Elsewhere July PMI’s fell m/o/m in South Korea to 48.3, in Japan to 52.3, in Taiwan to 53.1, in Thailand to 50.1, in the Phlippines to 50.9, in Vietnam to 54.9 and India to 52.3. The only gains seen were .2 pt increases in Malaysia to 49.5 and Indonesia to 50.5, both essentially flat lining around 50. Also of note in the analysis of global trade trends, South Korean exports rose 6.2% y/o/y, below the forecast of up 7.4%. South Korea is an important proxy and measure of trade. It’s clear that business confidence overseas has gotten impacted by what’s going on in China and with tariffs.

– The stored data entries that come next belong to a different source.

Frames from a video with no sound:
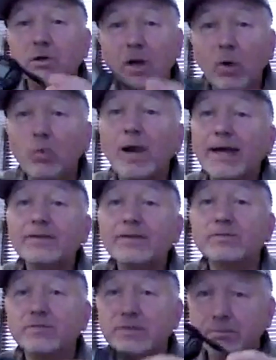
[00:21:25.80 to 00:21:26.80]
low
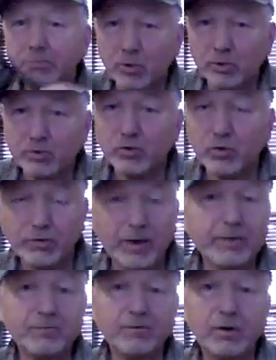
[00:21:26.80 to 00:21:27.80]
latency Bluetooth
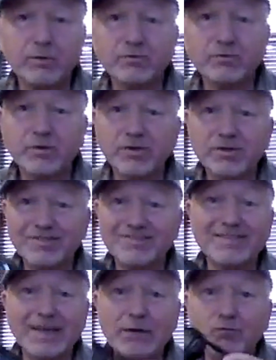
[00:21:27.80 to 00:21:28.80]
headphones, and
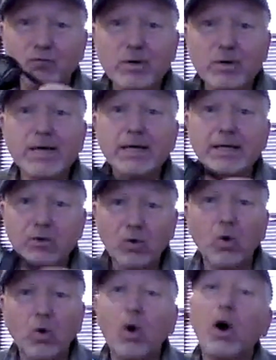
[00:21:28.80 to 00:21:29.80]
they're really
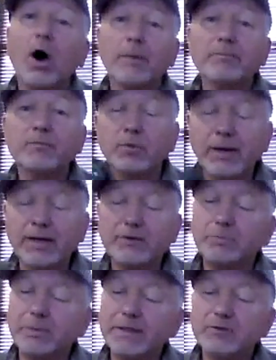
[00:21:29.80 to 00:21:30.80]
not up to
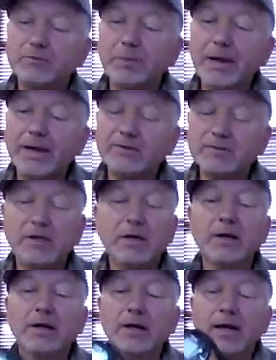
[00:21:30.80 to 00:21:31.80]
XP specs.
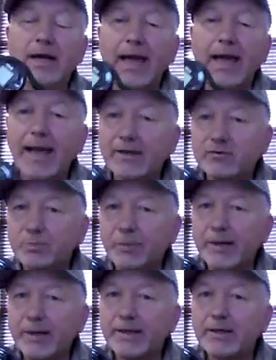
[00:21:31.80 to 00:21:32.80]

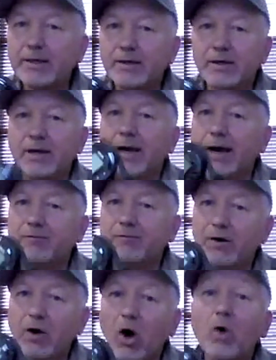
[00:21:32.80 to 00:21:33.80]
XP have
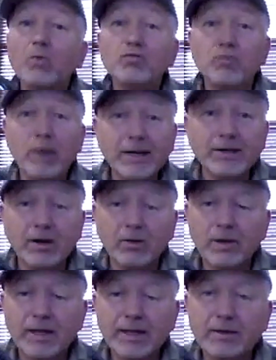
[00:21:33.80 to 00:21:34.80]
their own
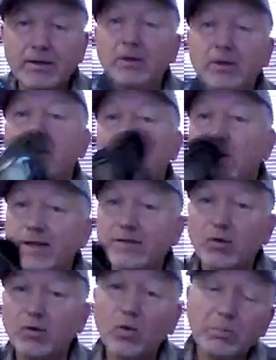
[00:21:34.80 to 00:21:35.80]
radio link, and
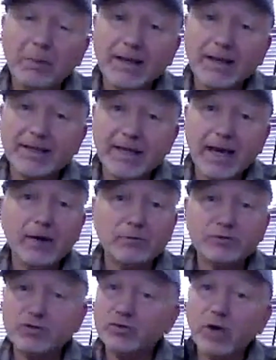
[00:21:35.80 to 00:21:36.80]
it's all made
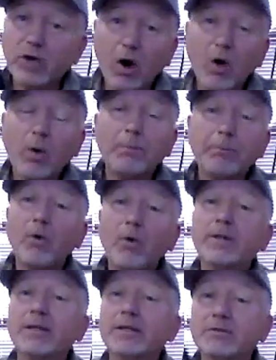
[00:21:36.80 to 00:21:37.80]
in-house. You can't
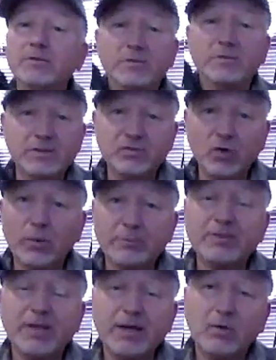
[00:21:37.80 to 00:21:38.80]
buy this
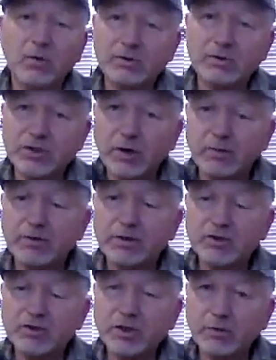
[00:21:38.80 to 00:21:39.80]
type of technology over
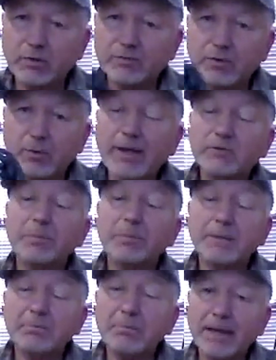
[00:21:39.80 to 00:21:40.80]
the shelf. So
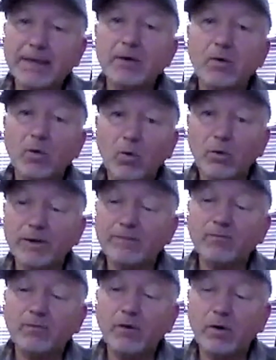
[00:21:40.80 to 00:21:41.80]
XP make it all
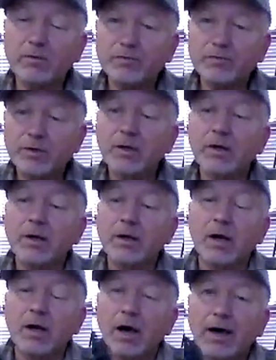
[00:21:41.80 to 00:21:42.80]
in France.
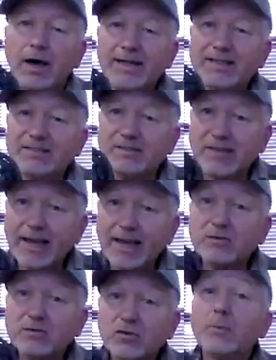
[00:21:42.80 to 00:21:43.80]
And it's
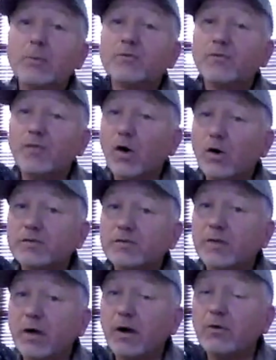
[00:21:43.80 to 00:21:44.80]
10 times
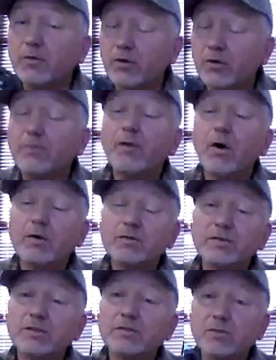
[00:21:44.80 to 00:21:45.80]
faster than the
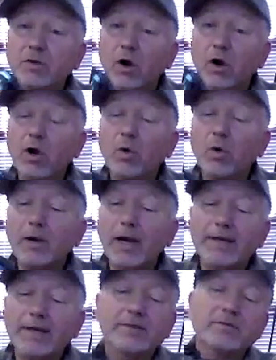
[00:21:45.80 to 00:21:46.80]
fastest low
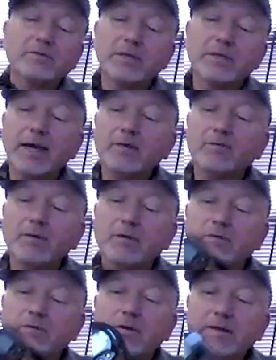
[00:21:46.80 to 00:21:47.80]
latency
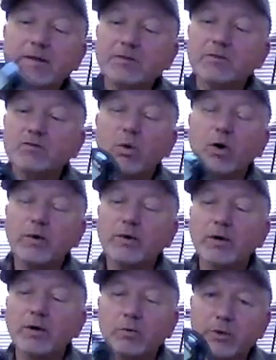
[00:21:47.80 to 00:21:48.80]
headphones. So this is why
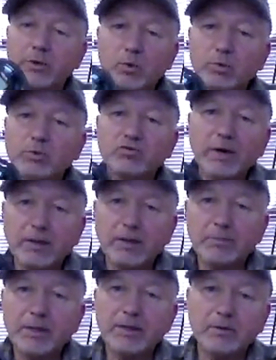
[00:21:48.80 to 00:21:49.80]
we always
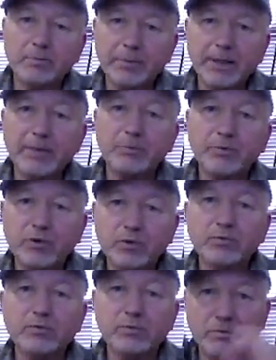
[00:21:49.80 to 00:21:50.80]
recommend that people
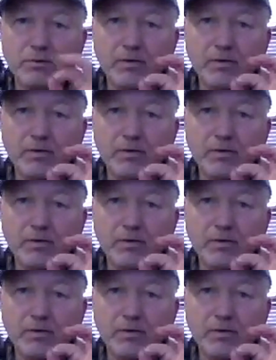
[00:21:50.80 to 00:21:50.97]
use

The July European manufacturing PMI was left unrevised at 55.1 vs 54.9 in June and 55.5 in May. Similar to what China is experiencing, “July saw new export business increase at the slowest pace since August 2016.” There was also “the smallest rise in order book backlogs for two years. The clear implication is that manufacturers may have to adjust production down in coming months unless demand revives” according to Markit. Due to worries about “trade wars, tariffs and rising prices, as well as general uncertainty about the economic outlook, optimism about the future remained at one of the lowest levels seen over the past two years.”
The UK manufacturing July PMI fell a touch to 54 from 54.3. The estimate was 54.2. The UK was not hurt by exports as they rose to a 6 month high but instead “the domestic market was the main focus of the slowdown in new business growth.” Maybe related to Brexit uncertainty. Due to still intense cost inflation, there was “the steepest rise in selling prices since February.”
As expected, the Reserve Bank of India hiked interest rates by 25 bps as they feel the same pressure as other emerging markets with weakening currencies and rising inflation. The Sensex index is just off a record high and the rupee is rallying.